State Sen. John Jones, R-Mount Vernon, has two prisons in his district and also is concerned about where prisoners would go. The combination of more inmates in fewer cells with fewer guards creates serious safety concerns for the remaining Department of Corrections staff, Jones said.

The governor said earlier this summer that the General Assembly did not appropriate enough money to keep at least 12 state agencies operating through the end of the current fiscal year, which ends June 30.

What Quinn is billing as a way to cope with a budget he said is inadequate could create more bills for the state, Jones said.

“This could just end up costing the state because not only might the inmates sue the state, there are organizations out there that could sue on (inmates’) behalves,” he said.

For example, the U.S. Supreme Court ordered California in May to decrease its prison population by 30,000 due to overcrowding. The cash-strapped state has scrambled to figure out whom to move to county facilities, whom to release early, and which convicts need to stay behind bars.

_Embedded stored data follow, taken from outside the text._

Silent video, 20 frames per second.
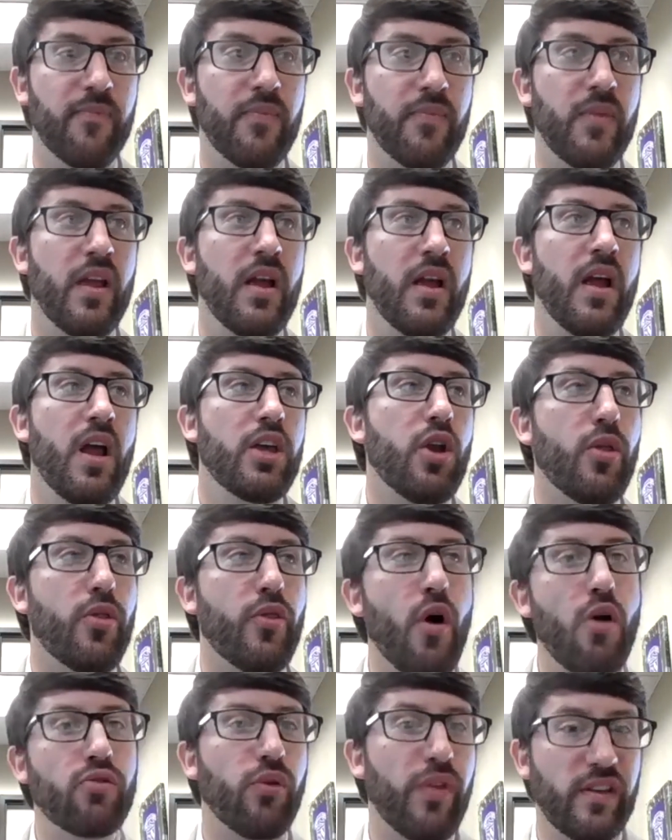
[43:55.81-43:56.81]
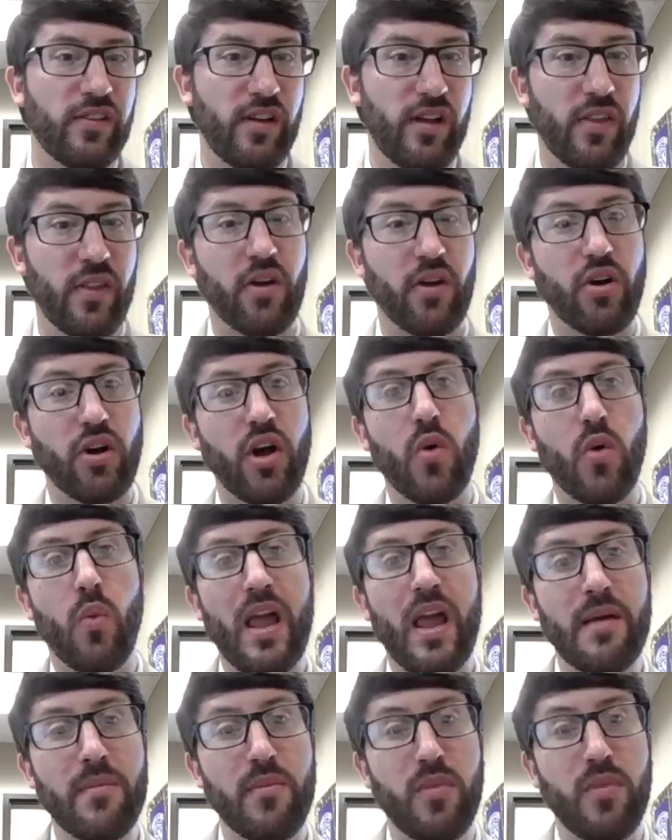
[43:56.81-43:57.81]
Those are things that are going to
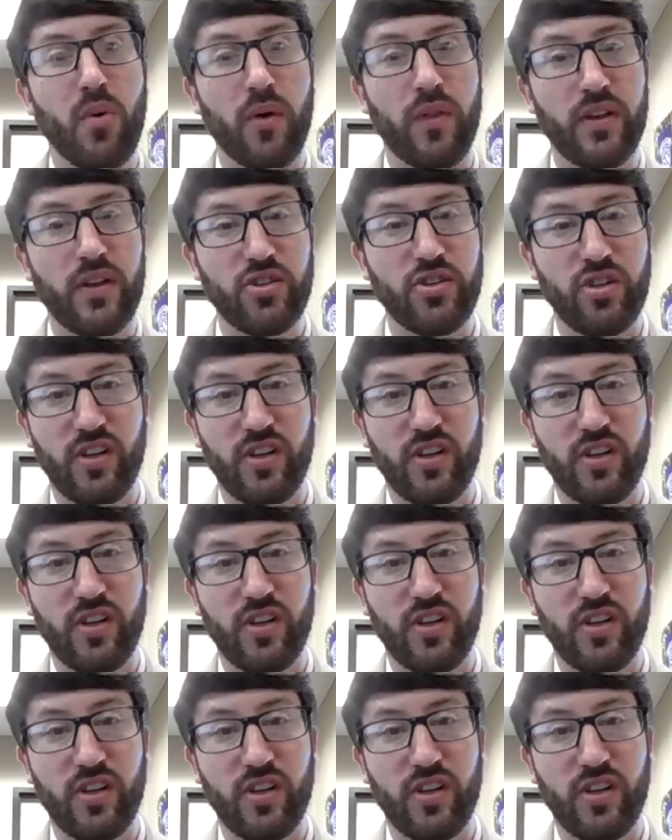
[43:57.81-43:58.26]
weigh more than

Additionally, these kind of decisions can have “unintended consequences,” said Maki.

The state’s prison system is “held together by all these very tenuous policies and laws. You don’t want to tinker with it too much; it could blow up,” Maki said.

Quinn’s predecessor, former Gov. Rod Blagojevich, attempted to shut down two state prisons — Pontiac Correctional Center and Vandalia Correctional Center — but both plans stalled because of public outrage and legislator opposition.